PROBLEM :: Verbatim copy, pictures excluded: every line from the one with "[0:00.40-0:00.50]" through the final line of the data below, and no other line.

PROVIDED RECORDS ::
● ● ● ● ●

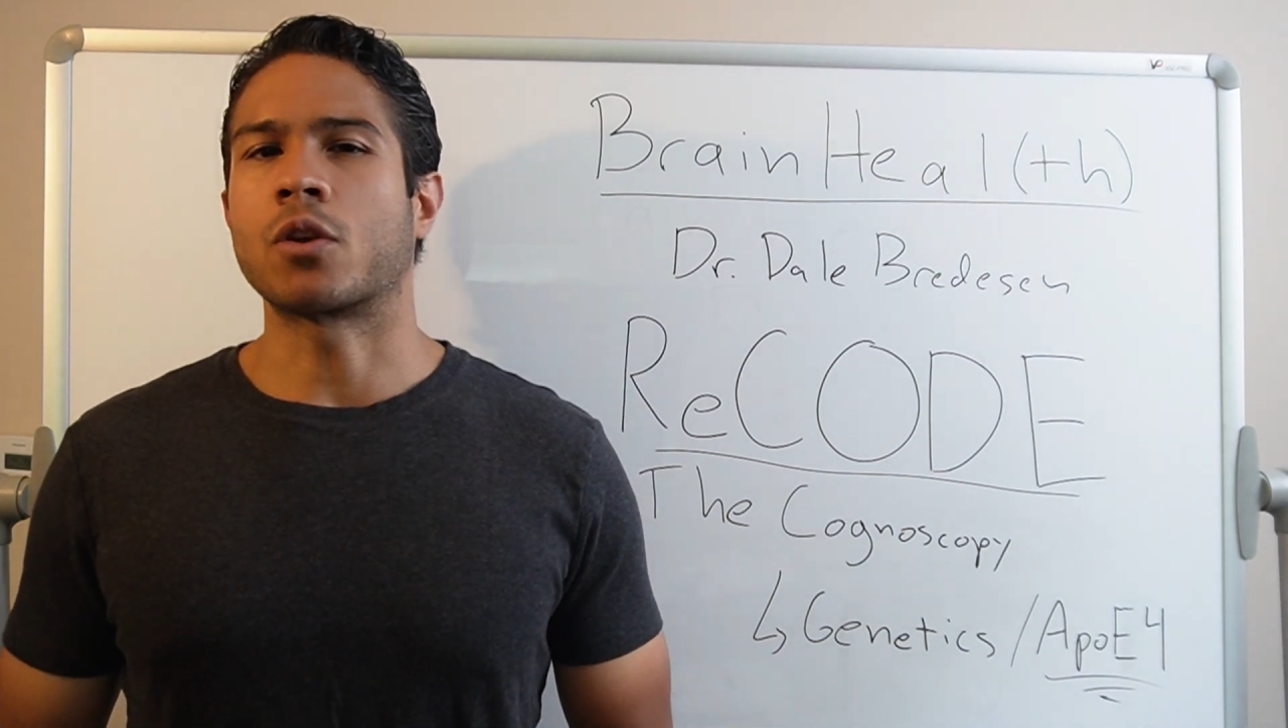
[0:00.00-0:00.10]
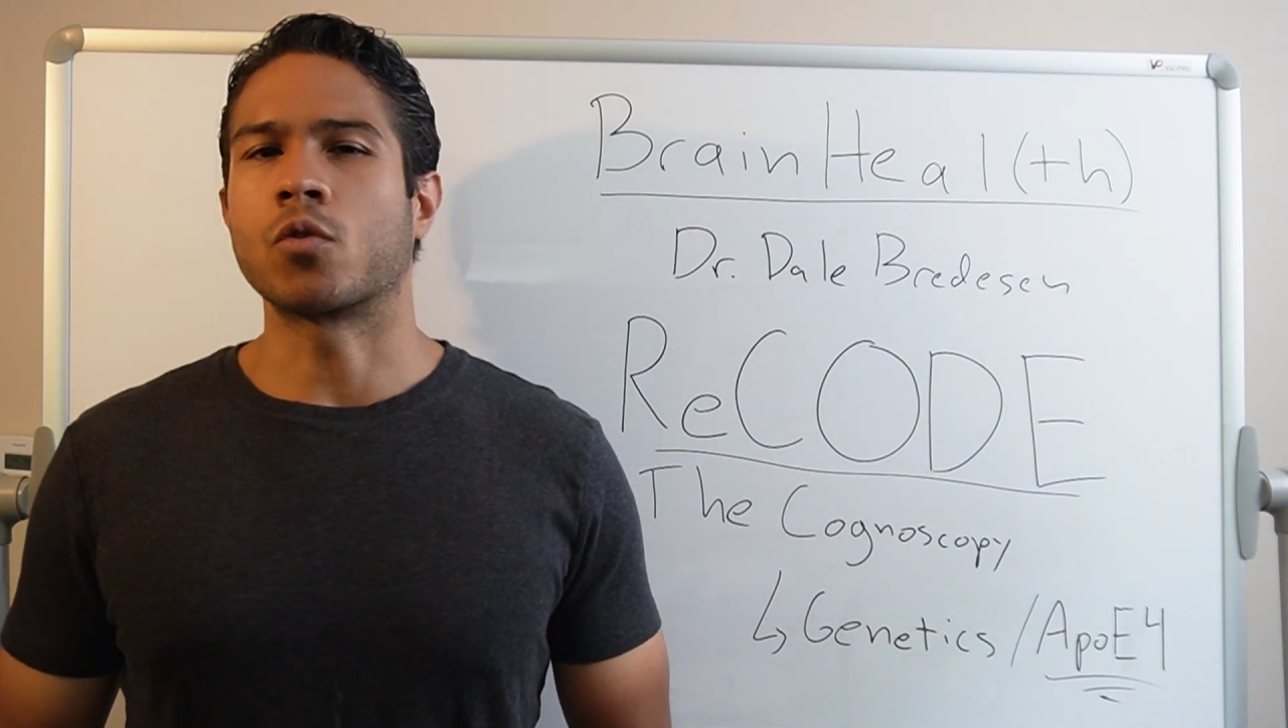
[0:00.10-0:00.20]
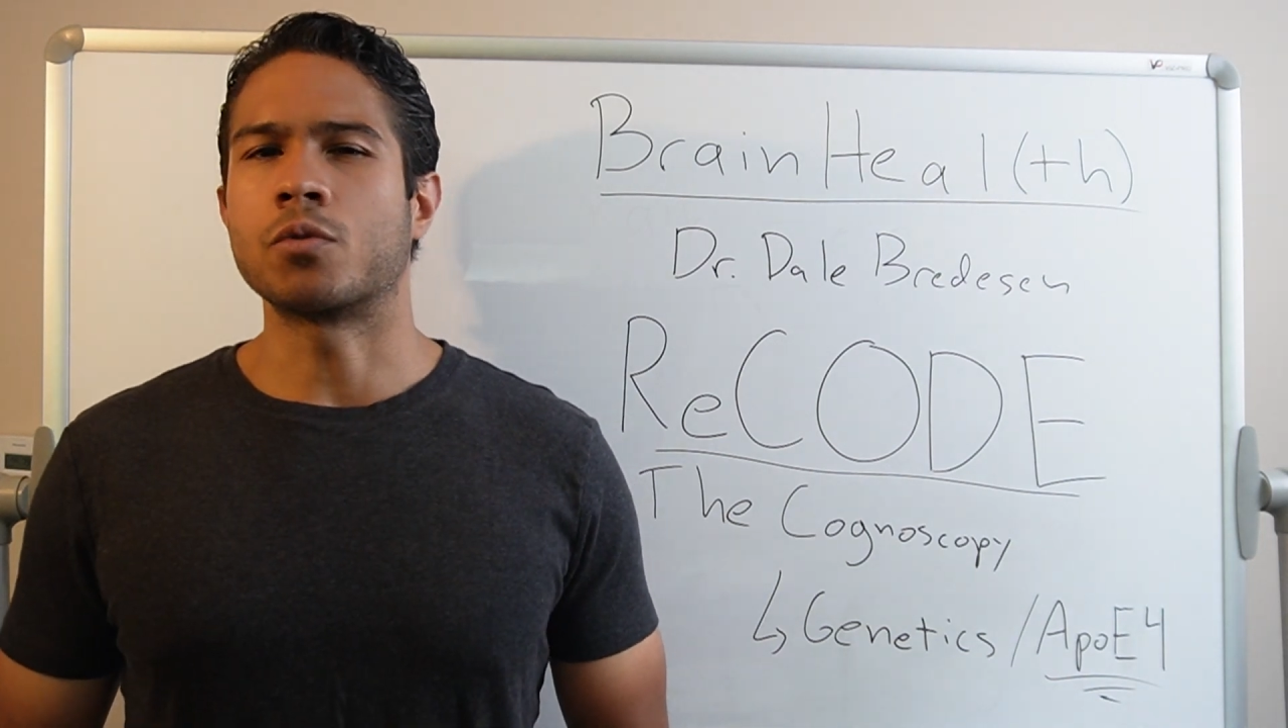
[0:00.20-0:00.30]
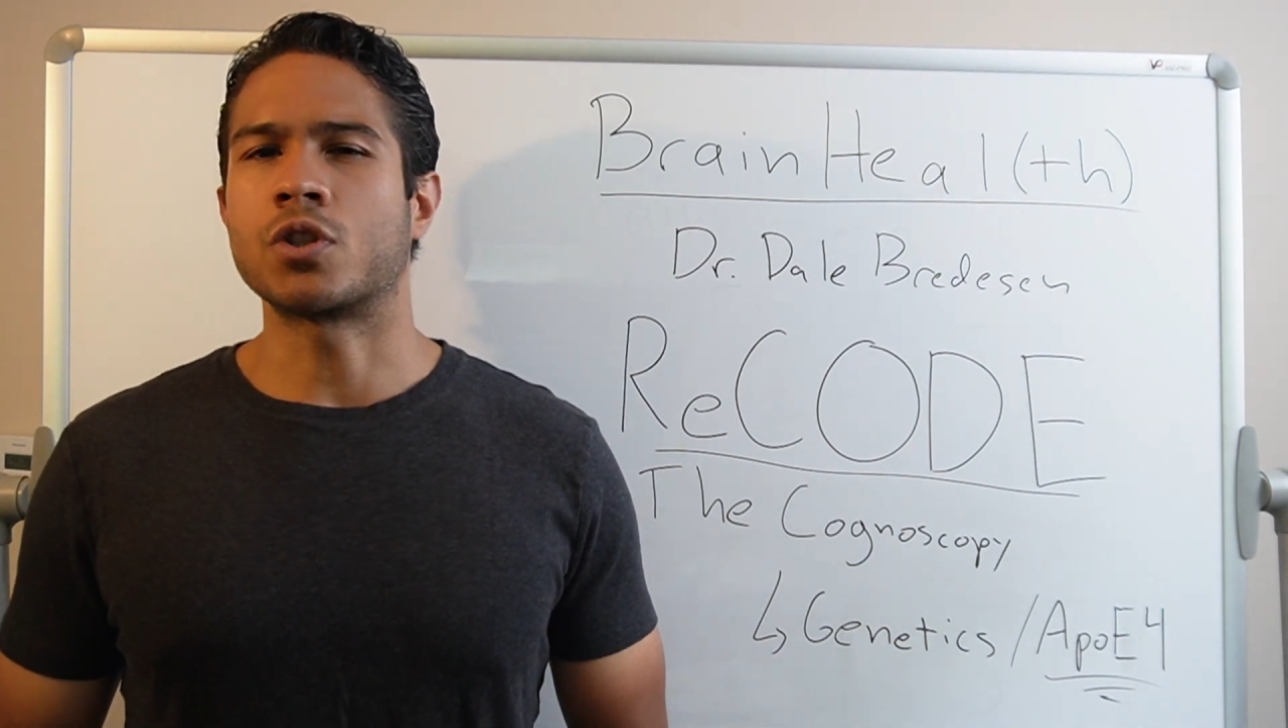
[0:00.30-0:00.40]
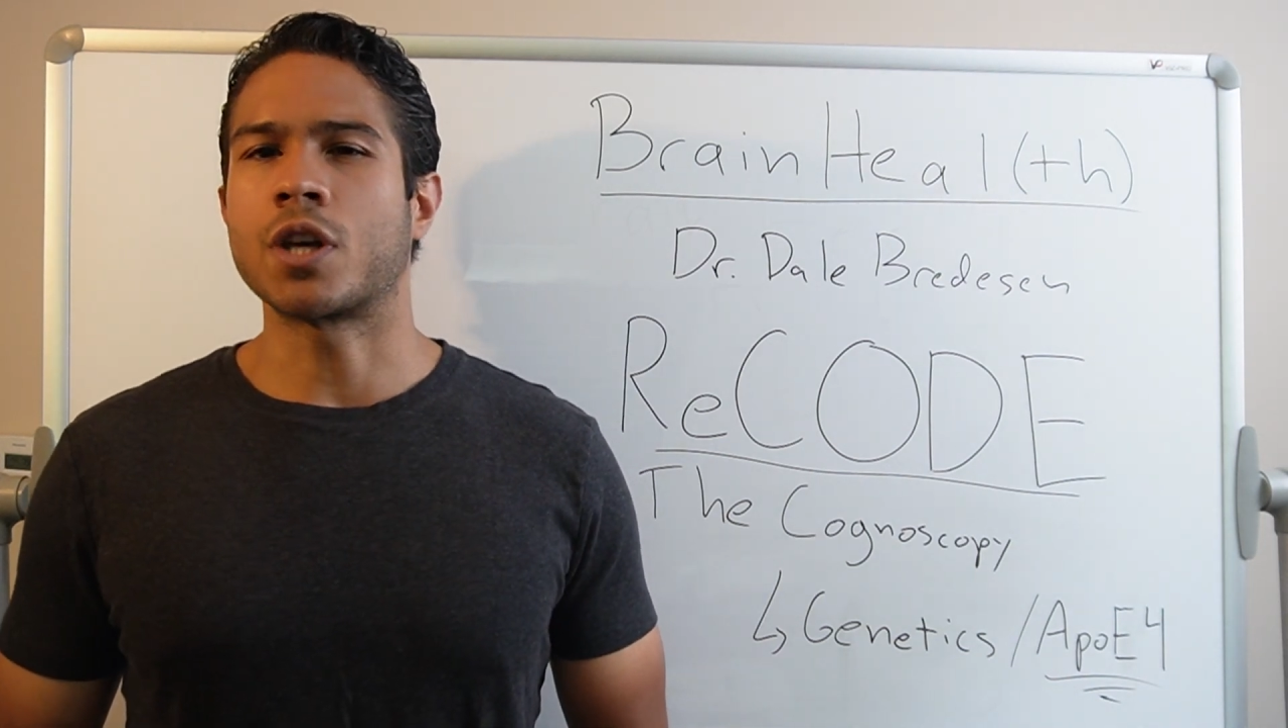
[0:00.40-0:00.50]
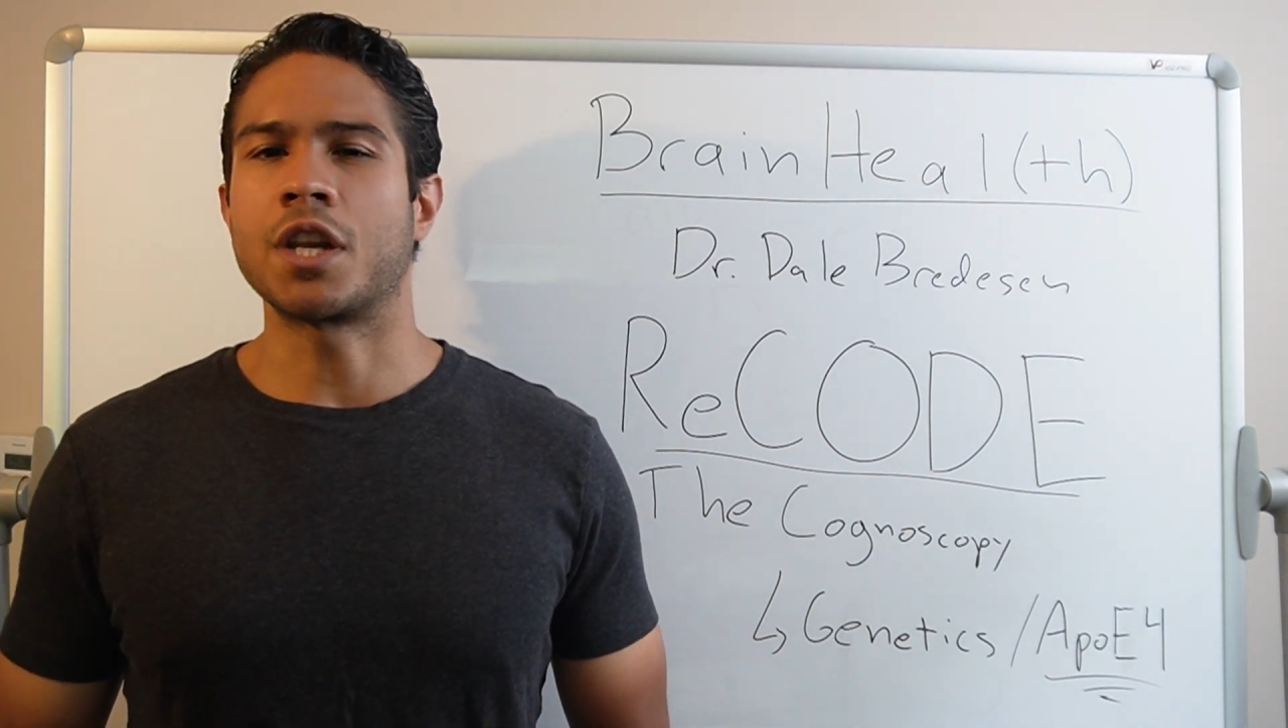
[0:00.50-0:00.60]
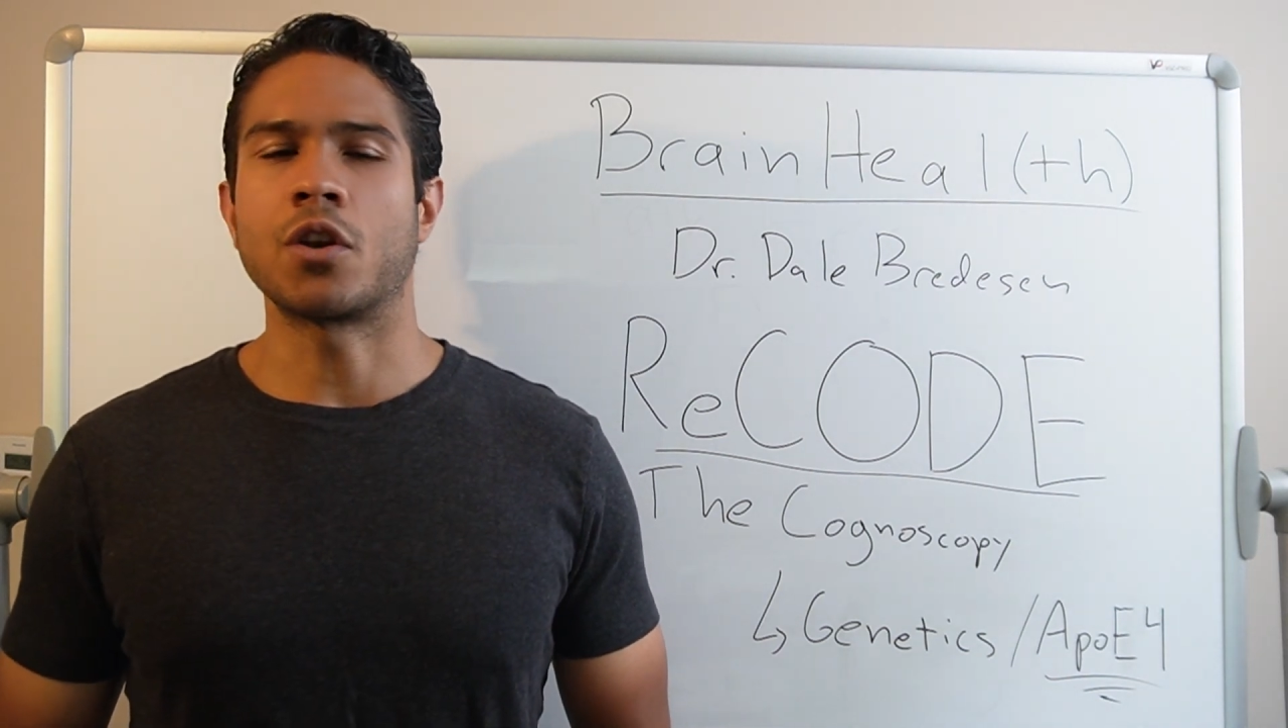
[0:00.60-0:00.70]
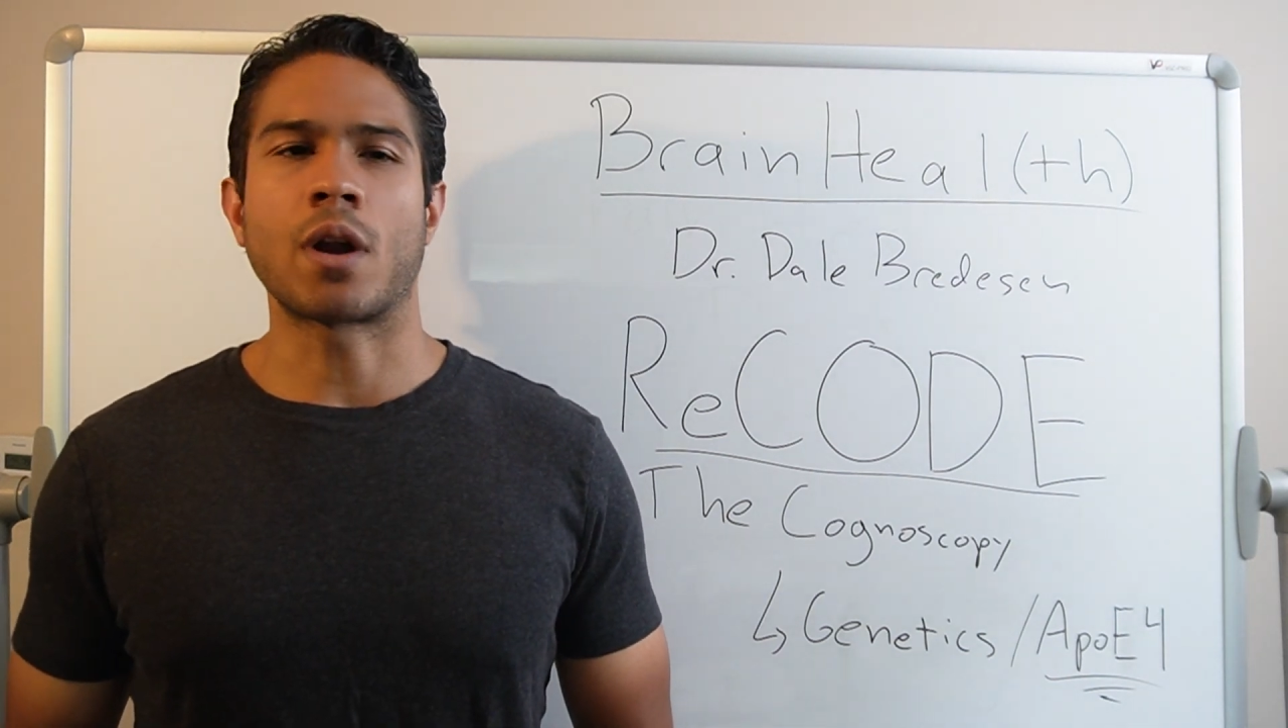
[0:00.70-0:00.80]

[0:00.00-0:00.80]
groups studied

● ● ● ● ●

OUTPUT ::
[0:00.40-0:00.50]
[0:00.50-0:00.60]
[0:00.60-0:00.70]
[0:00.70-0:00.80]

[0:00.00-0:00.80]
groups studied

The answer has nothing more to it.